July 30: Corporate India was hoping for a rate cut in order to revive the investment cycle, but what lies ahead for India Inc as RBI tightens liquidity to rescue the rupee? Advent Advisors’ K.R. Bharat says the RBI unable to single-handedly revive investment cycle. Bank of Baroda’s P. Srinivas and Mecklai Financial Services’ Partha Bhattacharyya also share their views on the rate outlook.
July 30: In its monetary policy meeting today, the RBI kept repo rates and CRR unchanged and cut the GDP growth forecast to 5.5% from 5.7%. Top bankers, including Punjab National Bank’s K.R. Kamath, ICICI Bank’s Chanda Kochhar and SBI’s Pratip Chaudhuri share their views on the decision.
July 30: RBI Governor D. Subbarao says there were two considerations behind today’s policy decision: external sector developments and the balance between slowing growth and inflation risks.

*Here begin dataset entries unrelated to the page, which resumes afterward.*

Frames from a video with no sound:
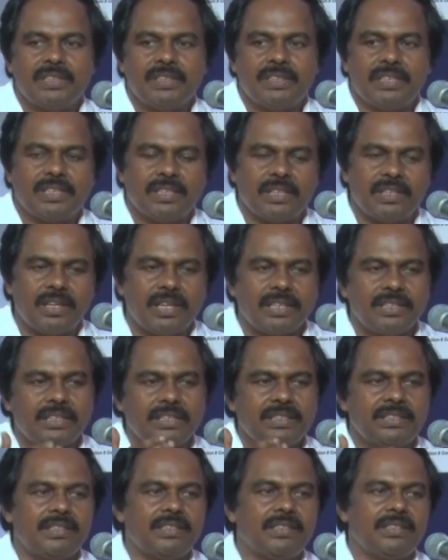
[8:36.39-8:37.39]
The technology
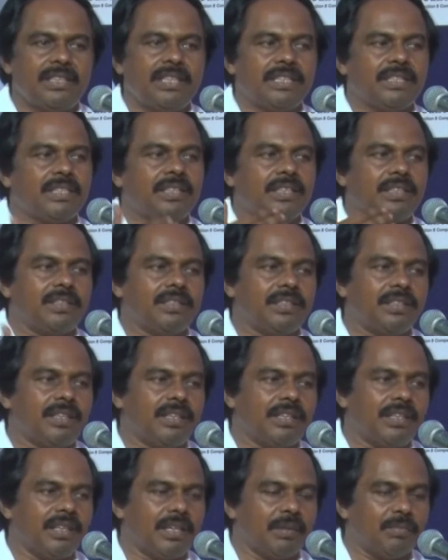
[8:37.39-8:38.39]
is getting
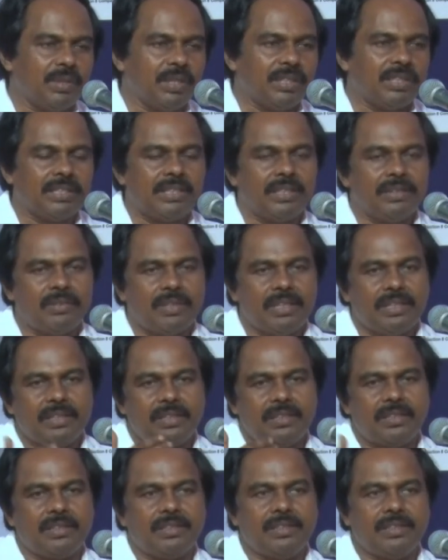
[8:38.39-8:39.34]
updated every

The growth forecast downgrade was based on underperforming industry and services sectors though the agricultural sector is gaining on the back of a good monsoon, he adds.
July 30: RBI Governor D. Subbarao speaks about the central bank’s expectations for the currency. “We remain committed to curbing volatility in the foreign exchange rate,” he says, adding that the RBI is not targeting any level for the rupee. However, he refused to comment on the possibility of more tightening measures.
July 30: RBI Governor D. Subbarao explains the rationale behind the central bank’s liquidity tightening measures. “The idea was making liquidity scarcer and more costly, so modulating access to LAF was the most efficient way to curb rupee volatility,” he says. He also spoke about the impact on banks and the possibility of their raising rates.
July 30: RBI Governor D. Subbarao refuses to comment on the timing and kind of measures likely should the rupee worsen further. “We need to diagnose and prescribe dosage depending on the situation at hand,” he says. Subbarao also speaks about structural measures to contain instead of just financing the current account deficit.
July 30: While keeping repo rates and CRR unchanged, the RBI says it will withdraw tightening as rupee steadies. The central bank is worried about the macroeconomic situation, says Ajay Mahajan, Managing Partner at R-Square Advisors. “The need to help rupee shows RBI is in an ‘impossible trinity trilemma’,” he adds.
July 30: The RBI policy announcement spurred a market reversal as bonds yields rose, equity markets erased gains and rupee weakened. Axis Bank’s Saugata Bhattacharya says markets have taken into account future moves. Meanwhile, Tata Group’s Siddhartha Roy says, “If we cannot expect anything much from the future, it’s unlikely RBI will roll back its measures.”
July 30: As indicated by the Bloomberg poll, the Reserve Bank of India has kept rates unchanged in its policy meeting today. Axis Bank’s Saugata Bhattacharya says, “If the rupee stays at the same levels for a month there is a chance the RBI will roll back tightening.”